Exercise goal: The reply is to be the lines from the one with "[0:08.53-0:09.60]" through the last line of the records below, each retyped exactly, with pictures left out.

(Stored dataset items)
▬▬▬▬▬▬

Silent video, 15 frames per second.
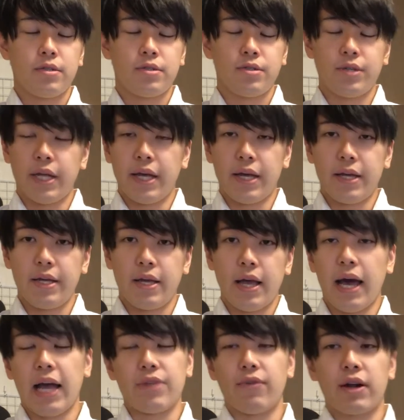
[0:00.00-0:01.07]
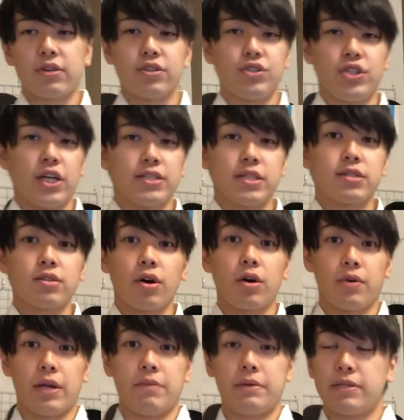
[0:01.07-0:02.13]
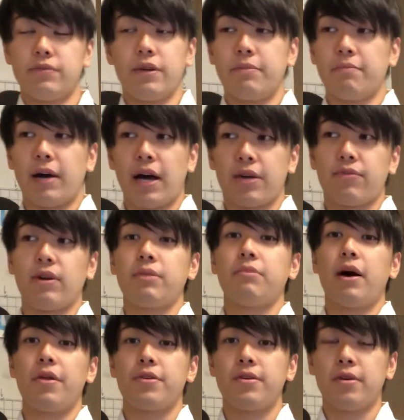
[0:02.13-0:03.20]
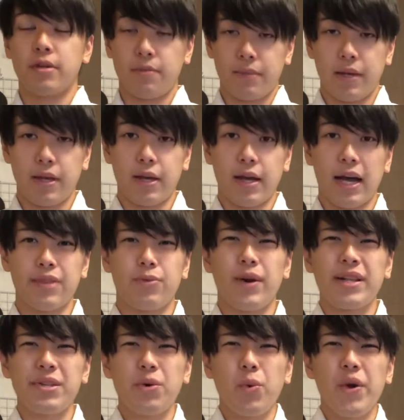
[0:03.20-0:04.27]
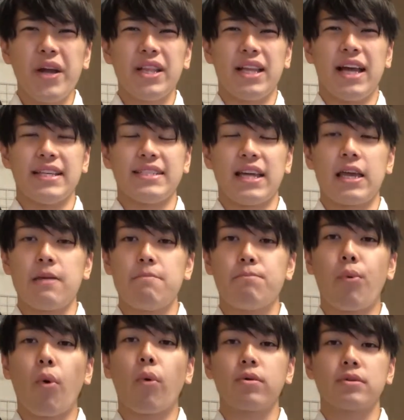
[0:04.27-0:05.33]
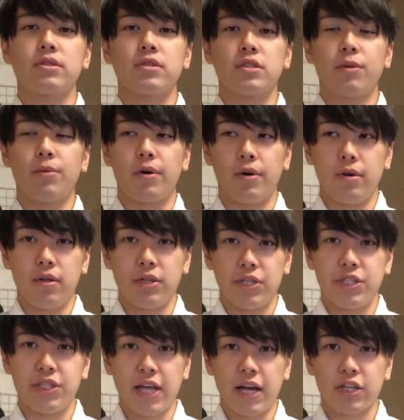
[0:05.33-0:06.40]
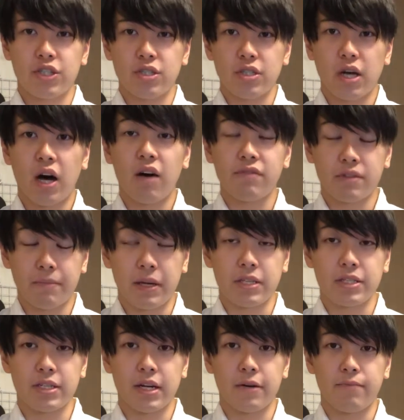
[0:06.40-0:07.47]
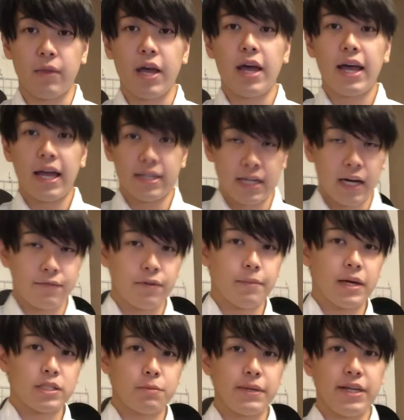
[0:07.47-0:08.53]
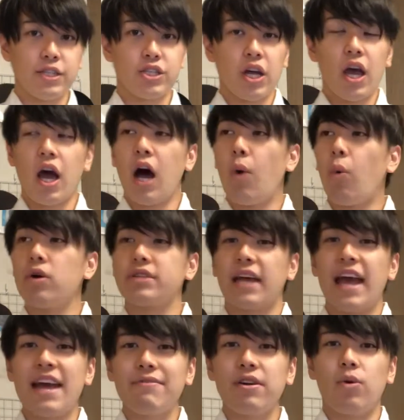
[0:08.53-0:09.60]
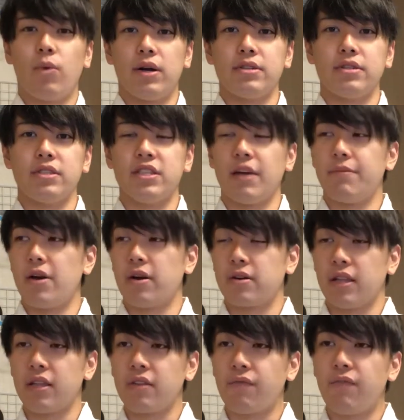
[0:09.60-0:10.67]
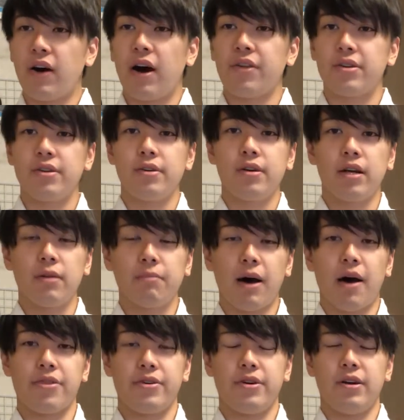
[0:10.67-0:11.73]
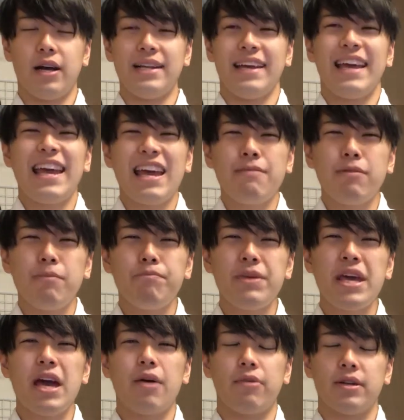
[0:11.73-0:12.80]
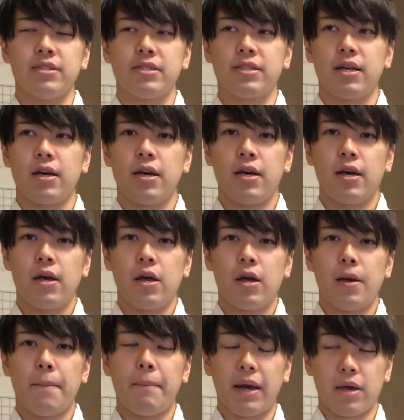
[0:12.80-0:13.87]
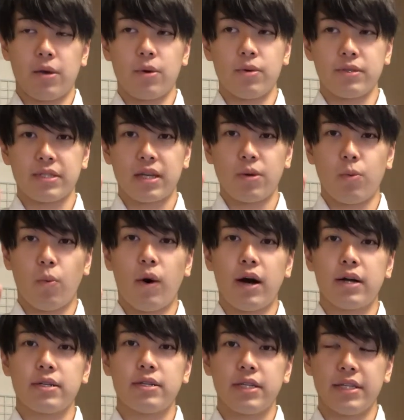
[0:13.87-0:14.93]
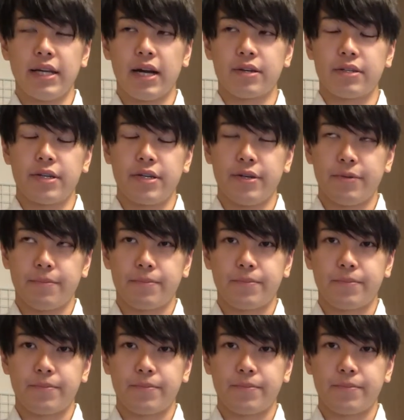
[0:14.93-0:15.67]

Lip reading: Today, I'd like to share the story between my grandmother and me and to realize the importance of early detection of dementia. And after my speech, I want everyone to save your grandfather and mother and even parents by using the one detector.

▬▬▬▬▬▬

Reply:
[0:08.53-0:09.60]
[0:09.60-0:10.67]
[0:10.67-0:11.73]
[0:11.73-0:12.80]
[0:12.80-0:13.87]
[0:13.87-0:14.93]
[0:14.93-0:15.67]

Lip reading: Today, I'd like to share the story between my grandmother and me and to realize the importance of early detection of dementia. And after my speech, I want everyone to save your grandfather and mother and even parents by using the one detector.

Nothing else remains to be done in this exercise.